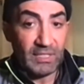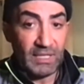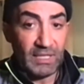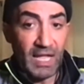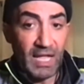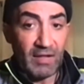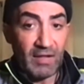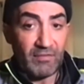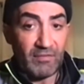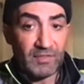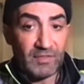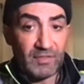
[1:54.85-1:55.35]

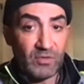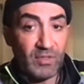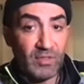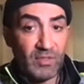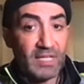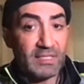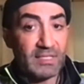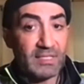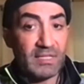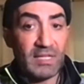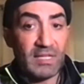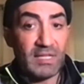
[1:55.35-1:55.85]
life so
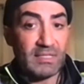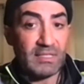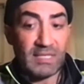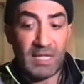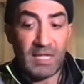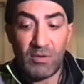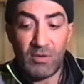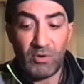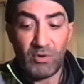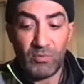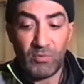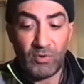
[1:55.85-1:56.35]
that that's
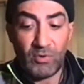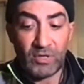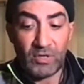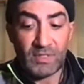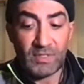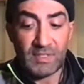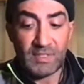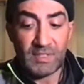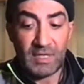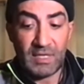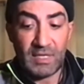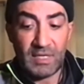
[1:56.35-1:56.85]
how it
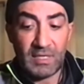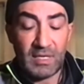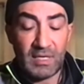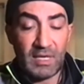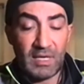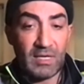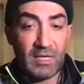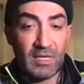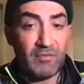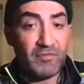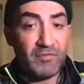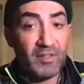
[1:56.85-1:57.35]
works in
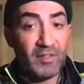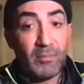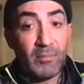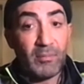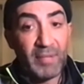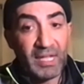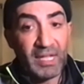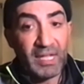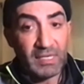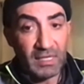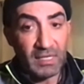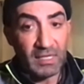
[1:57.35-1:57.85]
in
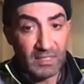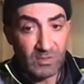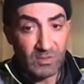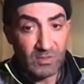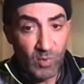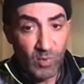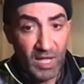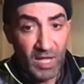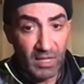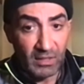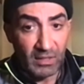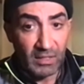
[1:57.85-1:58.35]
filmmaking as
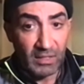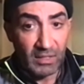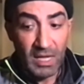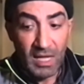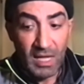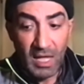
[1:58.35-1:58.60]
well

**AIM OF THE TASK:** The copy runs from the line containing "[1:55.35-1:55.85]" through the last line of the material, both ends included. Reproduce those lines exactly and drop the pictures.

**PROBLEM SOLUTION:**
[1:55.35-1:55.85]
life so
[1:55.85-1:56.35]
that that's
[1:56.35-1:56.85]
how it
[1:56.85-1:57.35]
works in
[1:57.35-1:57.85]
in
[1:57.85-1:58.35]
filmmaking as
[1:58.35-1:58.60]
well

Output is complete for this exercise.